Viola Davis plays the title role in Netflix's "Ma Rainey's Black Bottom"

Throughout the movie, we learn that she’s a difficult person to deal with. It begins with everyone from her band to her longtime manager, Irvin (Jeremy Shamos) and the producer, Sturdyvant (Jonny Coyne) are waiting for her arrival to record a few songs. She doesn’t care or feels sorry about showing up late at all. Or the fact that she insists on using her stuttering nephew, Sylvester (Dusan Brown) to voice the intro of the movie’s titular song.

At one point, there’s a whole reason why she wants to take control of everything and acts like a diva. Let’s just say it was a powerful moment that speaks about the race, prejudice and exploitation of African Americans in the movie’s 1920s era of jazz-age America.

Adapted from the late August Wilson’s 1984 play of the same name, both of the story and George C. Wolfe’s direction tend to feel stagey and theatrical.
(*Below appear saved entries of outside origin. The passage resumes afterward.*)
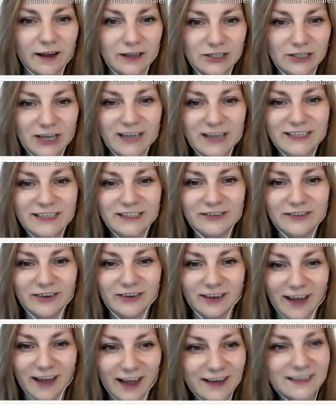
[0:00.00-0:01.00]
just
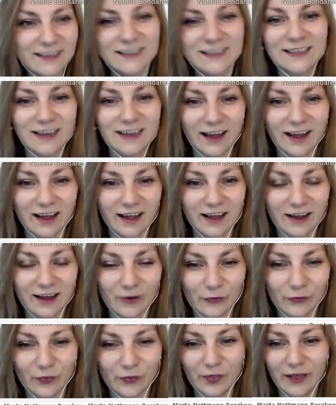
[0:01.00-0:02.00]
relax
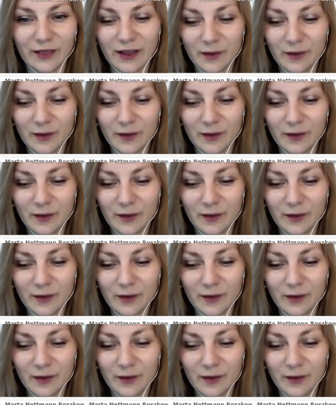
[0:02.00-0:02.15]
on their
As flawed as it may sound, the movie manages to compensate them with an interesting hook. A hook of a single location that takes place over the course of a sweltering afternoon. Here, we see how the band talks, debates and argues over their different points of conversations from dreams and racism to the questionable existence of God, ego and personal experiences.

It also helps that August Wilson’s crackling dialogue in Ruben Santiago-Hudson’s adapted screenplay comes to vivid life, thanks to the fine ensemble cast. Tobias A. Schliessler’s sepia-tinged and warm cinematography, in the meantime, perfectly captured the look and feel of the 1920s era.

Ma Rainey’s Black Bottom can be streamed on Netflix beginning from December 18 onwards.